What Happens if 'Magic Number' 1,237 Isn't Reached by a GOP Candidate?

Talks are swirling about the possibility of a contested convention, despite Donald Trump being the clear frontrunner in the GOP race for the presidential nomination.

During an interview on the FOX Business Network’s Varney & Co., Randy Evans, a member of the Republican National Lawyers Association, explained what happens if no candidate acquires 1,237 delegates on the first ballot.

“Well really we just go to the second ballot and the third ballot,” Evans said. “The real challenge is that every state is completely different on how long they bind their delegates. So, for example, here in Georgia as a delegate you’re bound by two ballots. In Florida, you’re bound by three ballots. There are some states where delegates remain bound until the candidate releases them.”

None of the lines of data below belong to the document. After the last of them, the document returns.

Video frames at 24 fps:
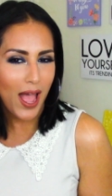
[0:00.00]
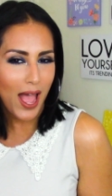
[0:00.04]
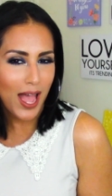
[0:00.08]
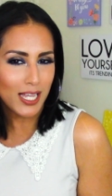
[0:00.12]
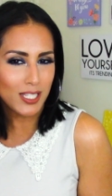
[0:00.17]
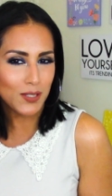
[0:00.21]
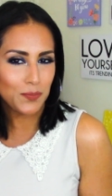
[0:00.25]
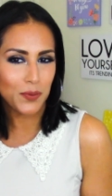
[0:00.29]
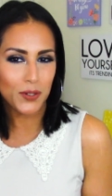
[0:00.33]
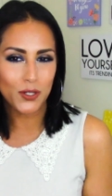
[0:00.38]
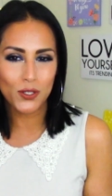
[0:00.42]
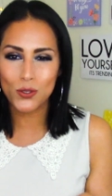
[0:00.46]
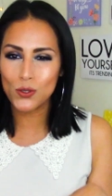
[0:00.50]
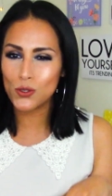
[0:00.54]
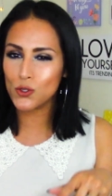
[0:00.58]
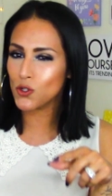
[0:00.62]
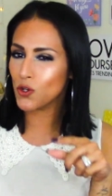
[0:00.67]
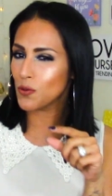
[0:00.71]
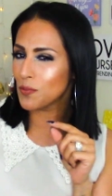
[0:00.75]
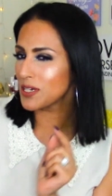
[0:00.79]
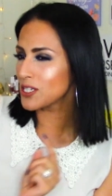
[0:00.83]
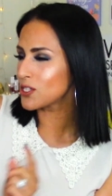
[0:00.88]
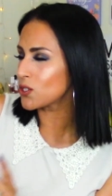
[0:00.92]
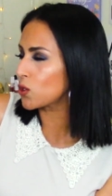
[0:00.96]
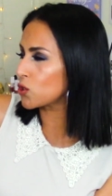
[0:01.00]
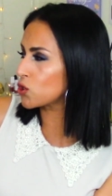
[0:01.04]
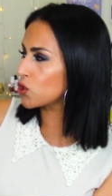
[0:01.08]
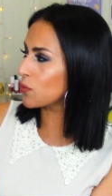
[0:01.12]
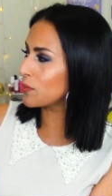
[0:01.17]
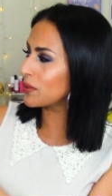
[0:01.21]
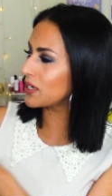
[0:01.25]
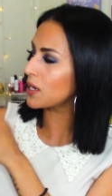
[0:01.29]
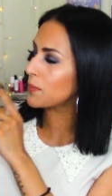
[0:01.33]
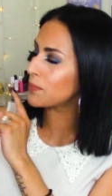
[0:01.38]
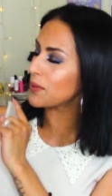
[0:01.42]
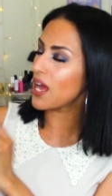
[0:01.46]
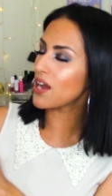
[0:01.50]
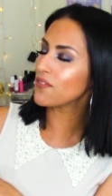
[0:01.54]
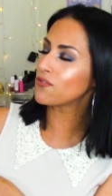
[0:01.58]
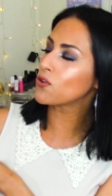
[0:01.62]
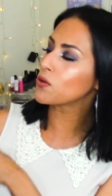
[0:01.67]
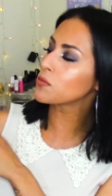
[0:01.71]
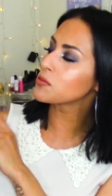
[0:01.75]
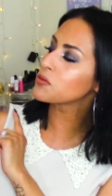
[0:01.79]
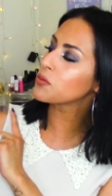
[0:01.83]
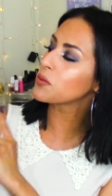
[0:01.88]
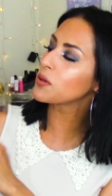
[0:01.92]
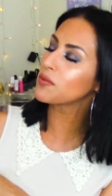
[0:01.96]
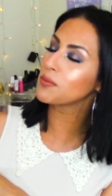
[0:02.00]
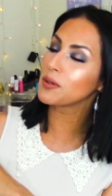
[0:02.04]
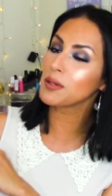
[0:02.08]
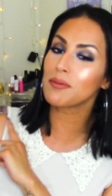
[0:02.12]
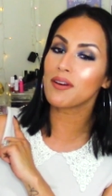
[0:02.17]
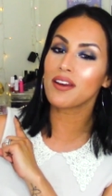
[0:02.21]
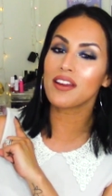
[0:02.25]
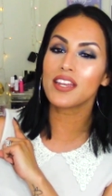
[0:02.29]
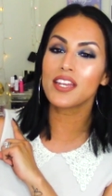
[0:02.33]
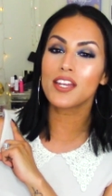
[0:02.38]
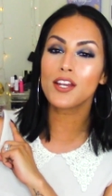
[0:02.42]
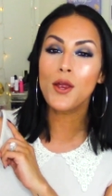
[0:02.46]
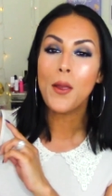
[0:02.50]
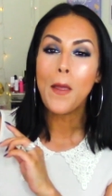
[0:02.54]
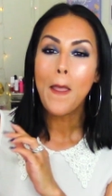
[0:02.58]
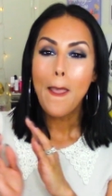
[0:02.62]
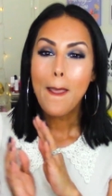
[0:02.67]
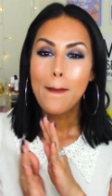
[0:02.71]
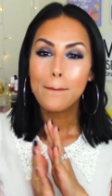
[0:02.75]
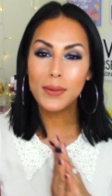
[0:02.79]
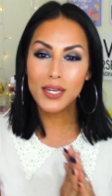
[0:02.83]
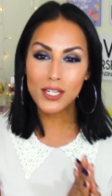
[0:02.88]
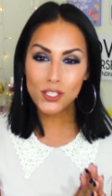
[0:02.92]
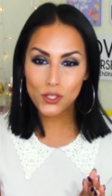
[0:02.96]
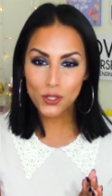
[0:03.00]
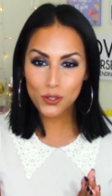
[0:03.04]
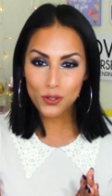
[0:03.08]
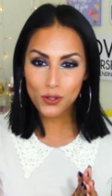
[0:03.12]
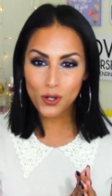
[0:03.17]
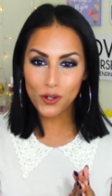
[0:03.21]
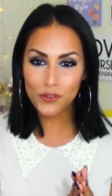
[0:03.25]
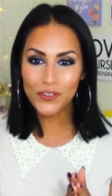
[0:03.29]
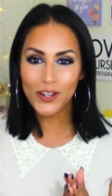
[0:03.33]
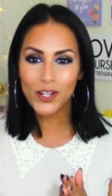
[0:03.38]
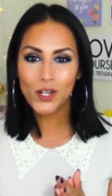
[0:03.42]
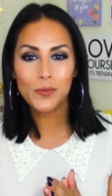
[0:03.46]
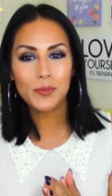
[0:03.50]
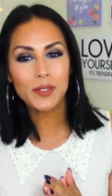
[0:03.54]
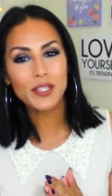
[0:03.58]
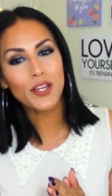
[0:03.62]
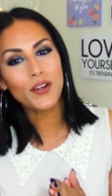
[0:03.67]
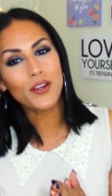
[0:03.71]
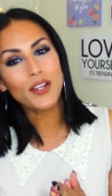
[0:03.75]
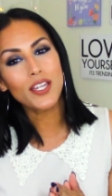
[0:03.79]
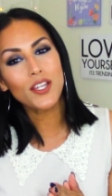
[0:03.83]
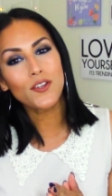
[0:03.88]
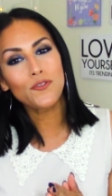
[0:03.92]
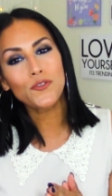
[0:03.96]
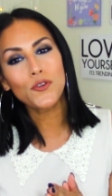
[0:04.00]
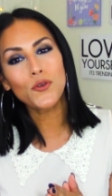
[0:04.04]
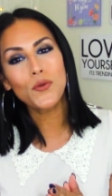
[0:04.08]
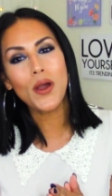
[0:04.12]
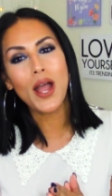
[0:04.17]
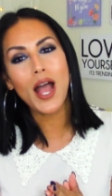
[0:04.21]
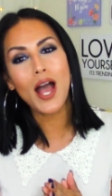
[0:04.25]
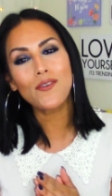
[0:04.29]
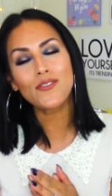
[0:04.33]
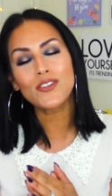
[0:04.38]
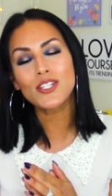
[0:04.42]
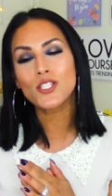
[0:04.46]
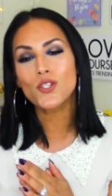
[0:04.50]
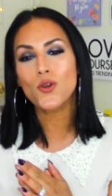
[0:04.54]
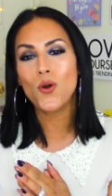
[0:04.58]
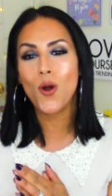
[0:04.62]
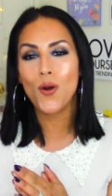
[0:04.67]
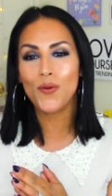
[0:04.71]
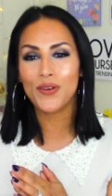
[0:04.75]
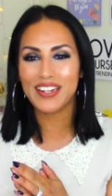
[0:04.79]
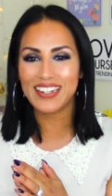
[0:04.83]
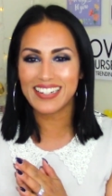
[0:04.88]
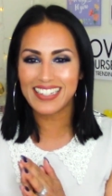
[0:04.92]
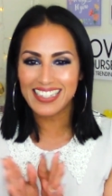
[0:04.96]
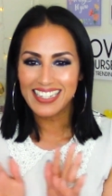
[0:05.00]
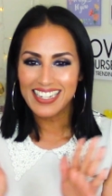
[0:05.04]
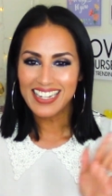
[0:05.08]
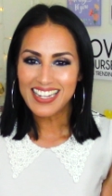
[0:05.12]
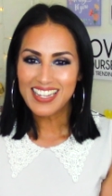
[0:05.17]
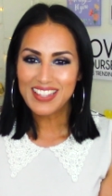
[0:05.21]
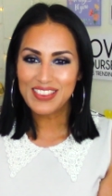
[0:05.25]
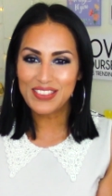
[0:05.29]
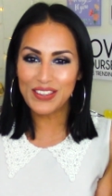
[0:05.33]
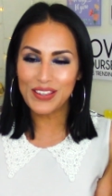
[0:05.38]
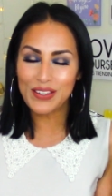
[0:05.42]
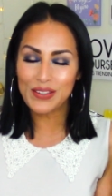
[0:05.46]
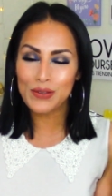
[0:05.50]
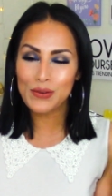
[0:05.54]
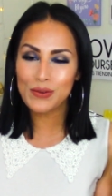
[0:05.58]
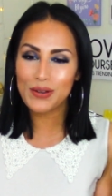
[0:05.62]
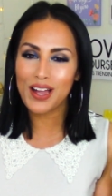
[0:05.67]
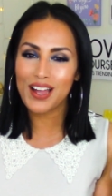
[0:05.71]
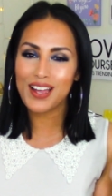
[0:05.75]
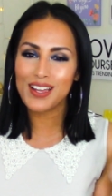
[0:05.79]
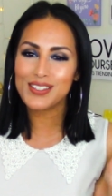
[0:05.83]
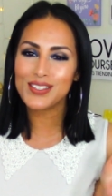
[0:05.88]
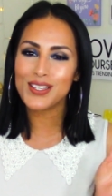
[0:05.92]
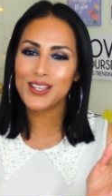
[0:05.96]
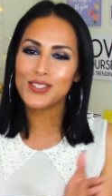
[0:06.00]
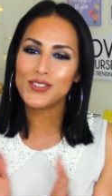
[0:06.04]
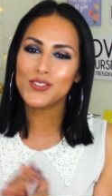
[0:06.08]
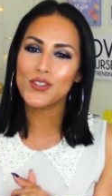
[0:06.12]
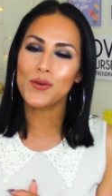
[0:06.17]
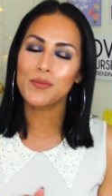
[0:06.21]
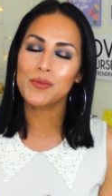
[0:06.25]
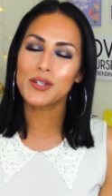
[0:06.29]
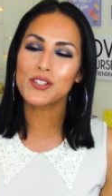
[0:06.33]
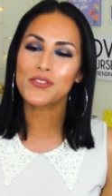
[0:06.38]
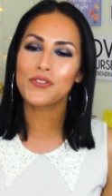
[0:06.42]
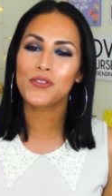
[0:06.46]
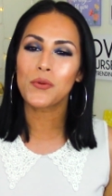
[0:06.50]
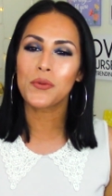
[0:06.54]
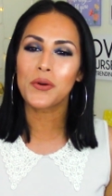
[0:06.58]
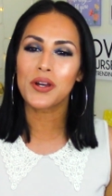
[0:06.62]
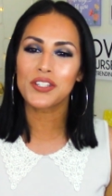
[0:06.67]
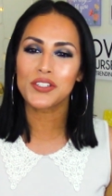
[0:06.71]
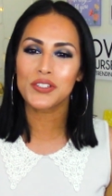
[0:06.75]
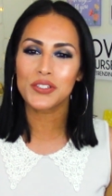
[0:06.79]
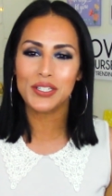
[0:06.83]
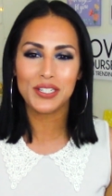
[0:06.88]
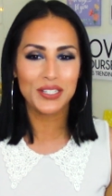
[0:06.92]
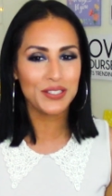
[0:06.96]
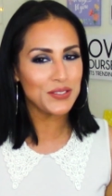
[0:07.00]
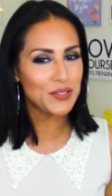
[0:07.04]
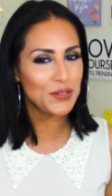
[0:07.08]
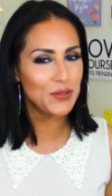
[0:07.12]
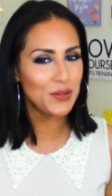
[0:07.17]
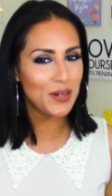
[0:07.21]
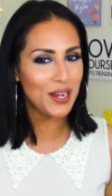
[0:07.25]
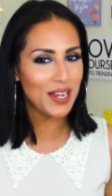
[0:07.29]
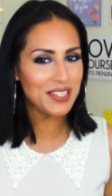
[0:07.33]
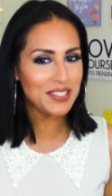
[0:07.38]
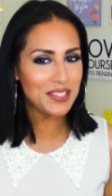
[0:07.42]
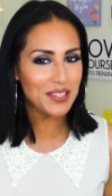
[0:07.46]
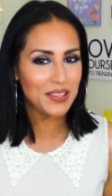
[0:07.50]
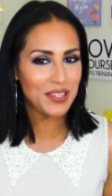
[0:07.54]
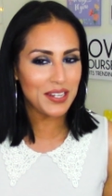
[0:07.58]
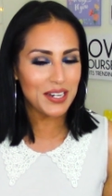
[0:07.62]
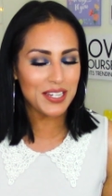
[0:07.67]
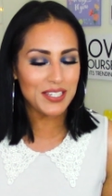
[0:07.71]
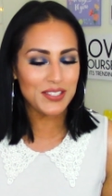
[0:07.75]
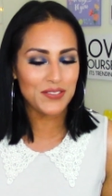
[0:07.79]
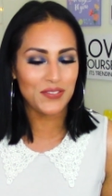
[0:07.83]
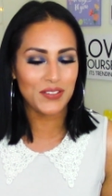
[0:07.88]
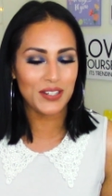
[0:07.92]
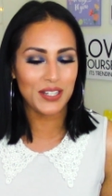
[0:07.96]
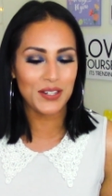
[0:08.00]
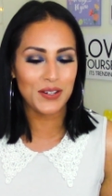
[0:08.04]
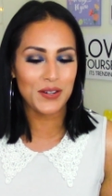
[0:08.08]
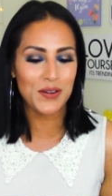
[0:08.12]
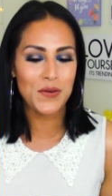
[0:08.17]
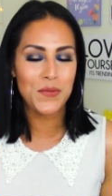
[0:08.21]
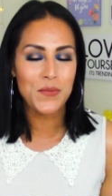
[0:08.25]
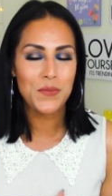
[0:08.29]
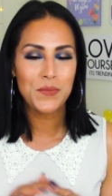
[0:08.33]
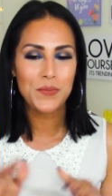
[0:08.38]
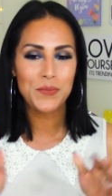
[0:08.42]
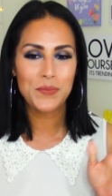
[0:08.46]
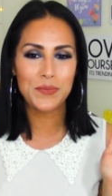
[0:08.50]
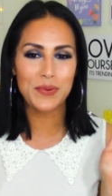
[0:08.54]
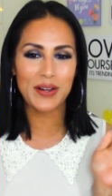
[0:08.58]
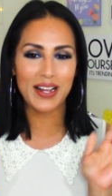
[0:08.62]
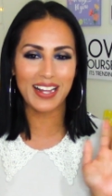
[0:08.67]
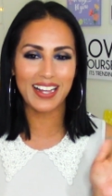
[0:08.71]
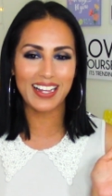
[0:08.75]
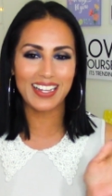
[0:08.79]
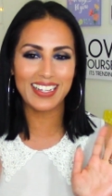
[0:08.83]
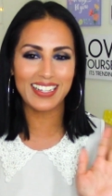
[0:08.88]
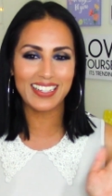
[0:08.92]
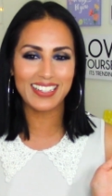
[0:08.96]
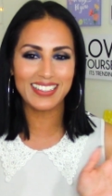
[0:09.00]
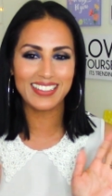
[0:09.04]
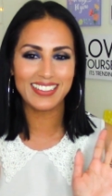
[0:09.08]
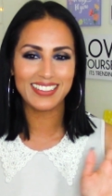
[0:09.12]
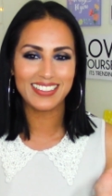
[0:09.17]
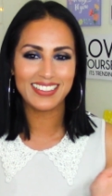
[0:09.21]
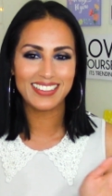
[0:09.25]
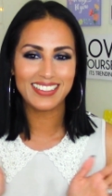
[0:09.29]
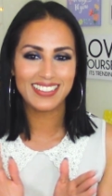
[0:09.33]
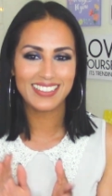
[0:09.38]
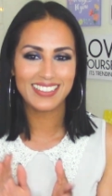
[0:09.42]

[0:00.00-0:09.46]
As per usual, my social media platforms will be right here. Make sure you go follow me there if you haven't already. Thank you guys so much for watching. I'll see you guys on the next video. Bye.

Evans added: “You do have to be supported by the majority of eight states in order to get your name in nomination. So it won’t be just anybody that they can vote for. It would have to be the majority of eight states to stand up and say we support this candidate. We’d like to place that name in nomination in order to even be eligible to receive votes in the convention tally.”

The candidates still have a few months to go before the Republican National Convention, scheduled to be held in mid-July in Cleveland, Ohio.

When asked if the GOP would lose if the candidate who has the most delegates is not the nominee, Evans responded:

“It’s happened before. If fact, most times when a candidate goes into the convention and they don’t have enough to be presumptive—in other words they’re not within 75 or 100 or so—someone else ends up being the nominee.

Evans suggested Trump has a high probability of becoming the Party’s nominee.

“I just think that unless something really strange happens, I think you’re going to see Donald Trump either get to the 1,237 or in the alternative, based on my calculations, I think he’ll end up about 75 delegates short. But, you’ll have 100-150 delegates that are unbound. He should be able to win it on the first ballot if the current trajectories continue.”